Sem dúvida, em um contexto em que tudo o que existia na literatura era a maternidade romantizada e o amor materno tido como parte da natureza de qualquer mulher, falar do lado B dela com todos os seus perrengues foi muito bem-vindo, necessário e libertador. Começando pela filósofa e historiadora francesa Elizabeth Badinter, com "O Mito do Amor Materno", publicado em 1985, que concluiu que o amor de mãe é um sentimento humano incerto, frágil e imperfeito, como outro qualquer. Depois, o tema foi explorado por outras autoras. E agora imensamente difundido por blogueiras, articulistas e no desabafo tragicômico de pessoas comuns em áudios de Whatsapp de mães cansadas e desesperadas com a função em meio ao caos dessa ruptura da rotina conhecida como "normal" até antes da pandemia de COVID-19.

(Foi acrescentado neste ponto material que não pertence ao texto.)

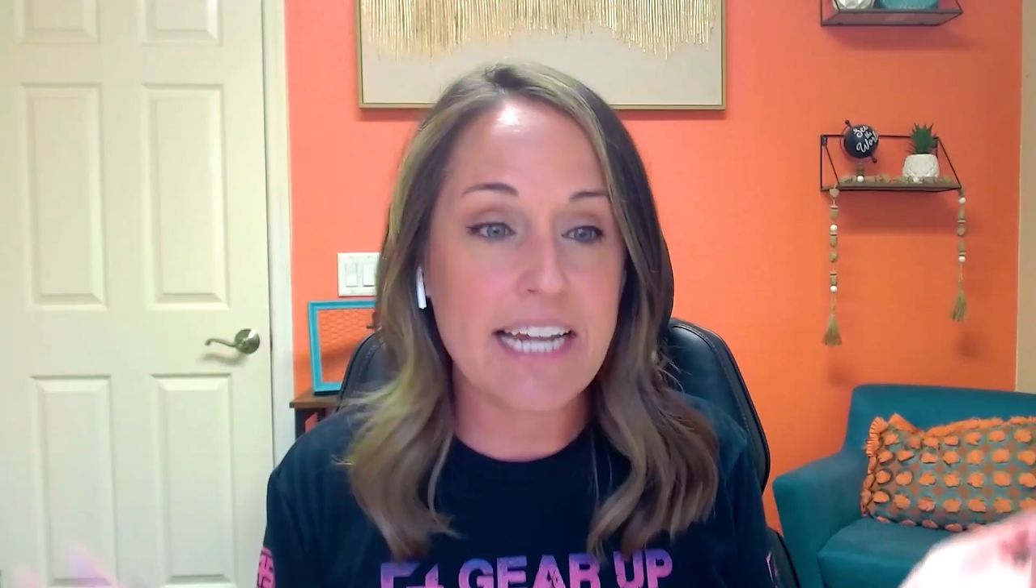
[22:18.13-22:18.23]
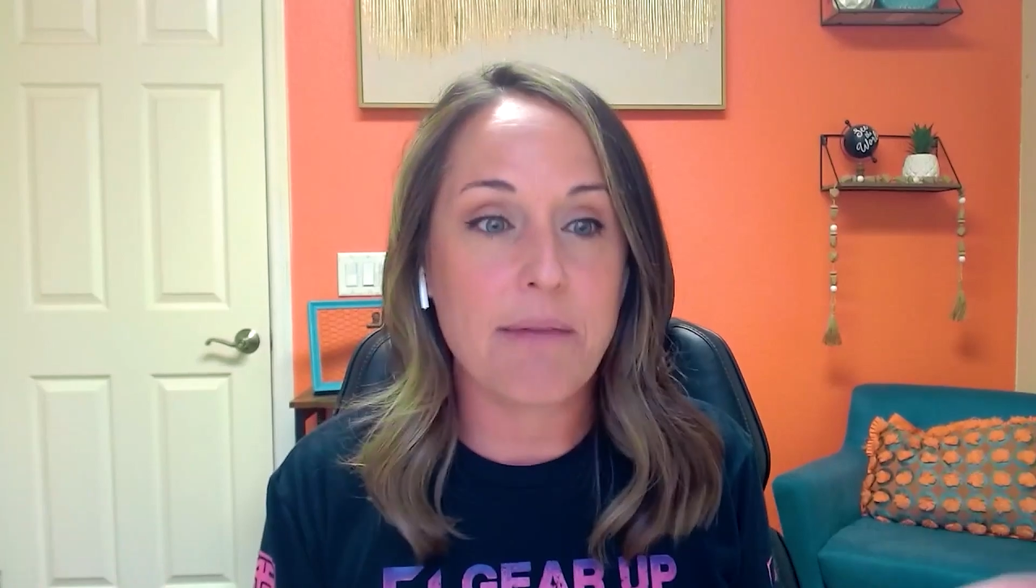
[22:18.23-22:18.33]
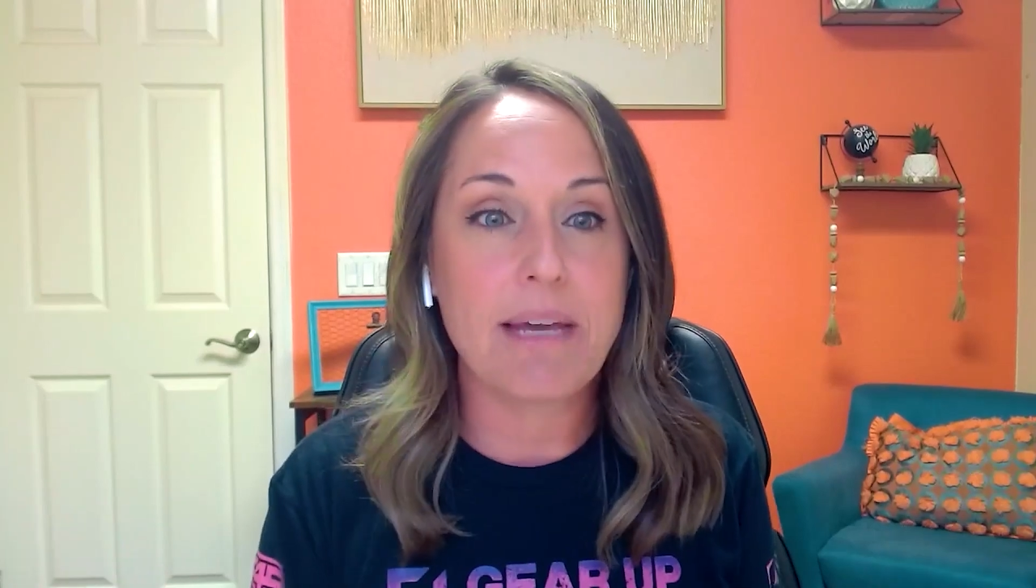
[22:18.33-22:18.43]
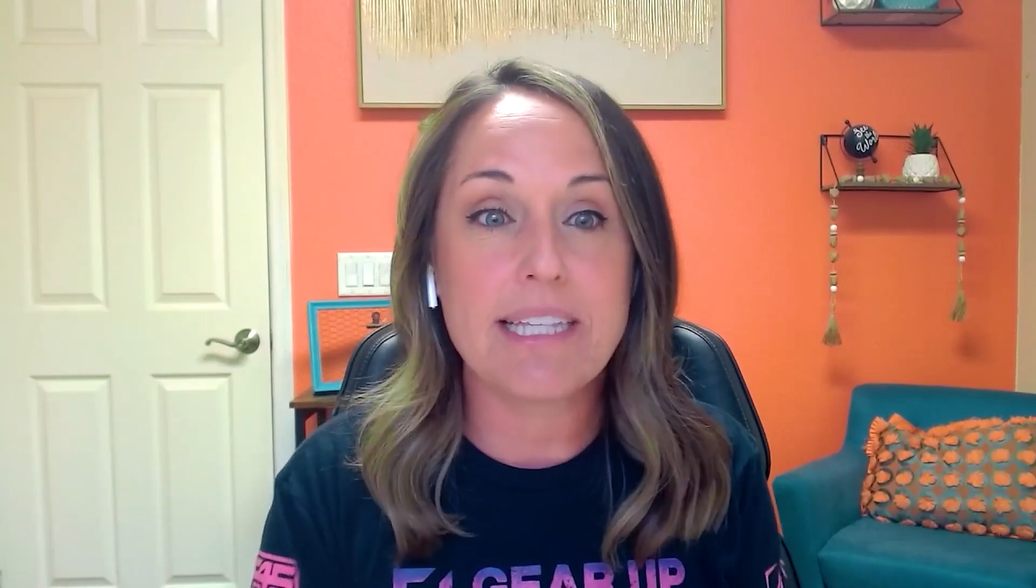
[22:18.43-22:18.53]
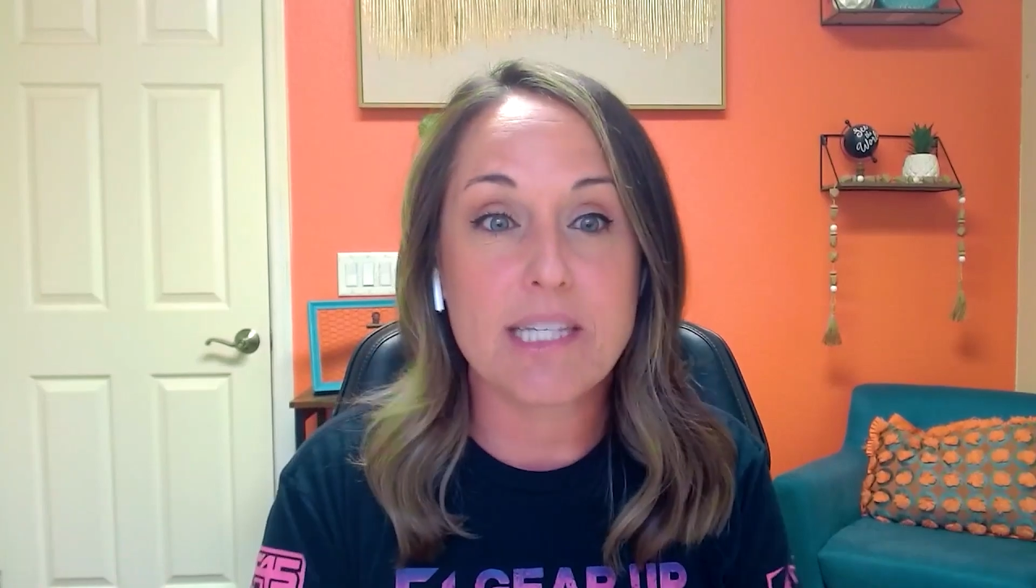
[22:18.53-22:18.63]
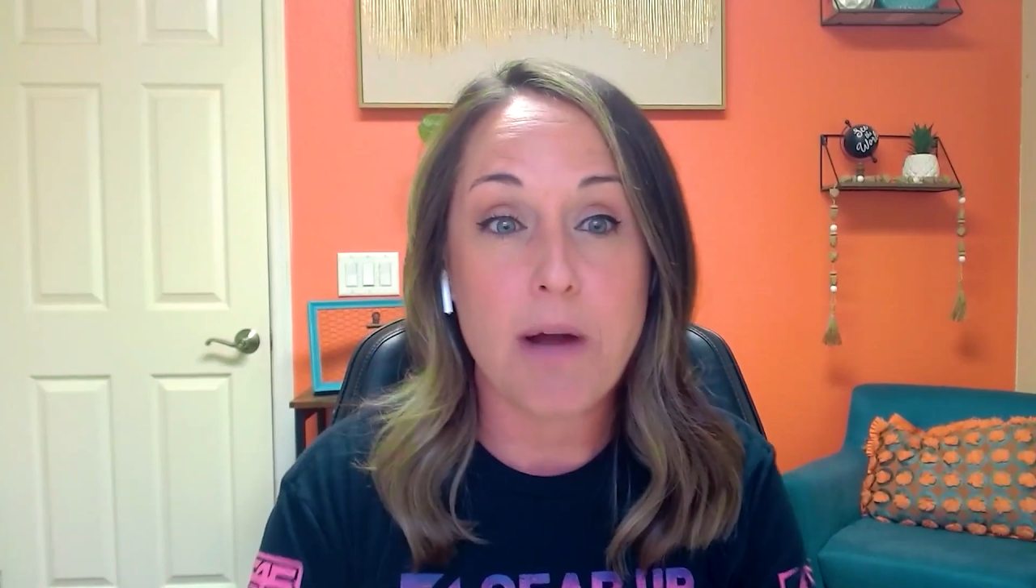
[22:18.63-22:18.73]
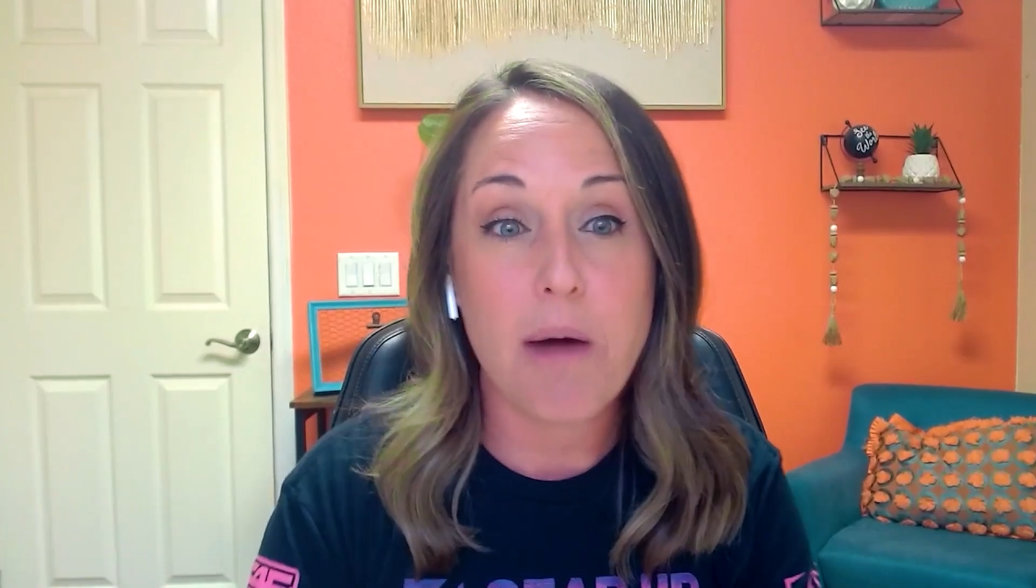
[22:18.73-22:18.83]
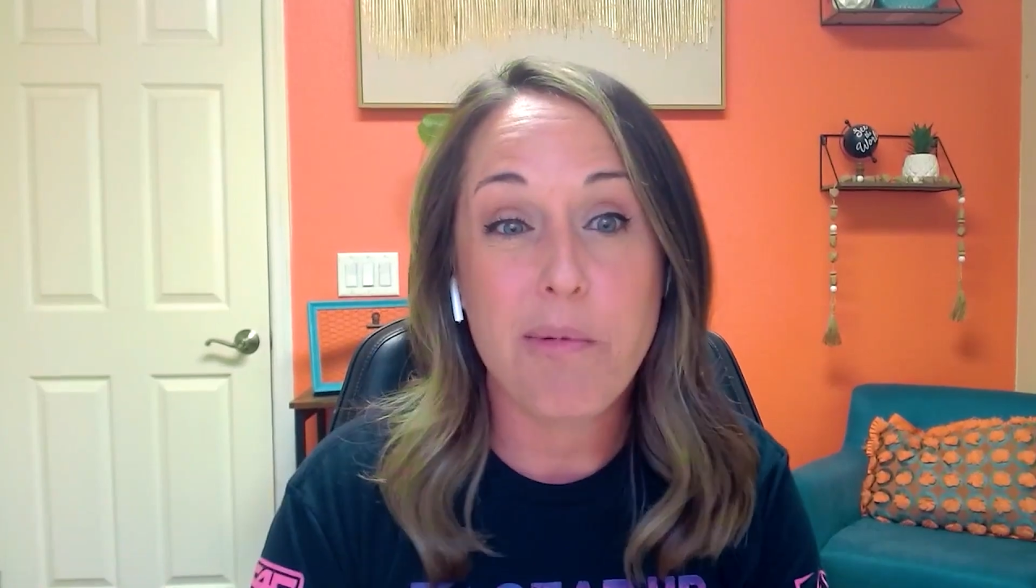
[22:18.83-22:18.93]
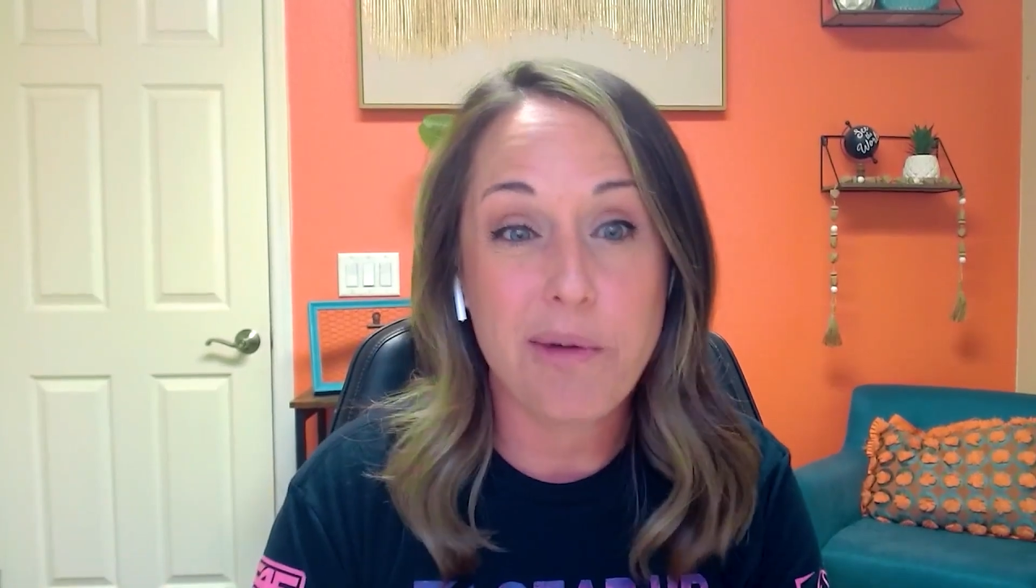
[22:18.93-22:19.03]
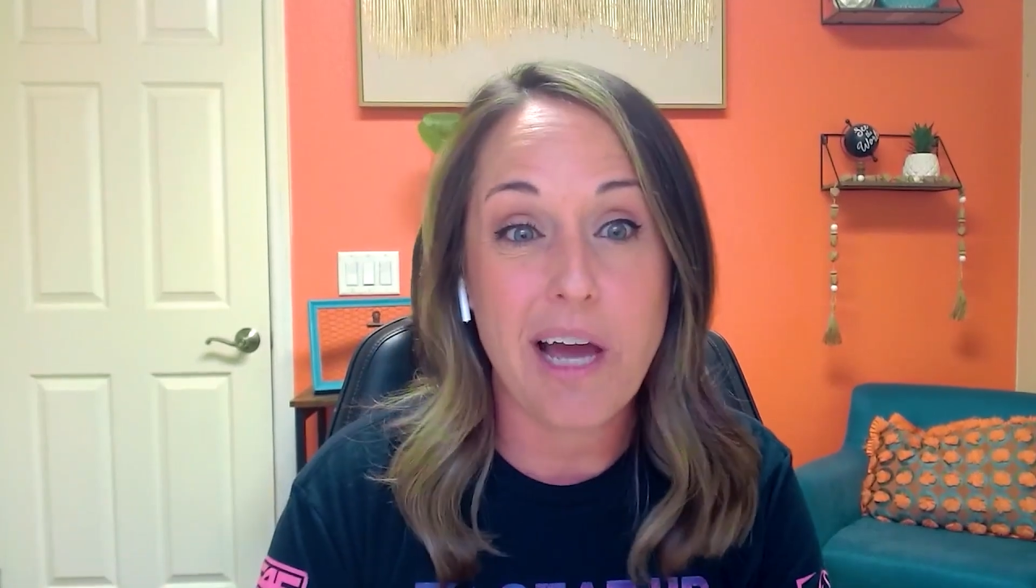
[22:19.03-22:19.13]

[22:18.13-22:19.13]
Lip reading: That means it's probably,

Ainda é um tema pertinente e sempre um desabafo válido, principalmente para quem chega desavisada na cena da maternidade, cheia de expectativas positivas e "ilusões" românticas sobre a chegada de seu bebê. Especialmente para aquelas mães que passaram muito tempo tentando engravidar, fizeram tratamento, e finalmente conseguiram a dádiva. Rapidamente o encanto vira um pesadelo ao se depararem com a vida "rústica" e primitiva do início da maternidade, em que a mãe se torna quase um bicho, e seu corpo parece perder toda a sexualidade para se tornar uma fonte de alimento e de doação a um outro ser. Com restrição de sono, de seu direito de ir e vir, de viagens, de sexo, de diversão, e da sua bebida alcoólica predileta. Para as que se tornaram mães mais velhas, e passaram grande parte da vida cuidando só de si, de seus desejos, donas do seu nariz, uma vida hedonista e voltada ao trabalho (meu caso!), a mudança abrupta de paradigma é uma porrada na cara. Demora um tempo para se recuperar. Fato! Vivi isso na própria pele, não foi nada fácil. Mas, quando fui me familiarizando com a nova vida, aconteceu o mesmo que ocorre com qualquer ruptura de paradigma: começa a virar o novo normal. E a gente pode escolher entre curtir e se emocionar, ou passar o resto da vida reclamando, nostálgica do lifestyle que um dia teve e que "há de voltar", ao menos em momentos "roubados" quando "largamos" os filhos na casa dos avós, com a babá ou na escola.

Então, fico dividida entre dar gargalhadas/me identificar e achar um tanto infantil piadas com a tal da "maternidade real", que se tornaram uma espécie de "modinha". Confesso que a piada para mim tem perdido a graça à medida que se torna repetitiva. Já fez sentido, mas me parece que está na hora de virar o disco. A coisa foi distorcida ao ganhar estética própria e bem-humorada. Aos meus ouvidos, hoje, tem ganhado ares de "ladainha", um rosário de mães autorizadas a reclamarem constantemente de terem de abrir mão de seus prazeres e desejos - "socorro, não tenho mais tempo de acompanhar minha série preferida!", "não consigo trabalhar sem ser interrompida" - e falarem de seus filhos como um peso que precisam carregar, e o qual não vêem a hora de largar na porta da escola. É como se ter filhos também não fosse um desejo delas.

Esse discurso - que ganha espaço inserido em um pano de fundo narcisista, tão celebrado pela sociedade atual - para mim tem soado como autovitimização compartilhada por mães que se tornam cúmplices dessa empreitada da negação de seus desejos de serem mães. Um desejo que, como qualquer outro, implica em perdas que precisam ser bancadas. O que nos empodera como mulheres é assumir o desejo próprio de ter filhos e as perdas que bancar esse desejo implica. Palavra de mãe, que também se vira nos 30 e tem ataques de impaciência.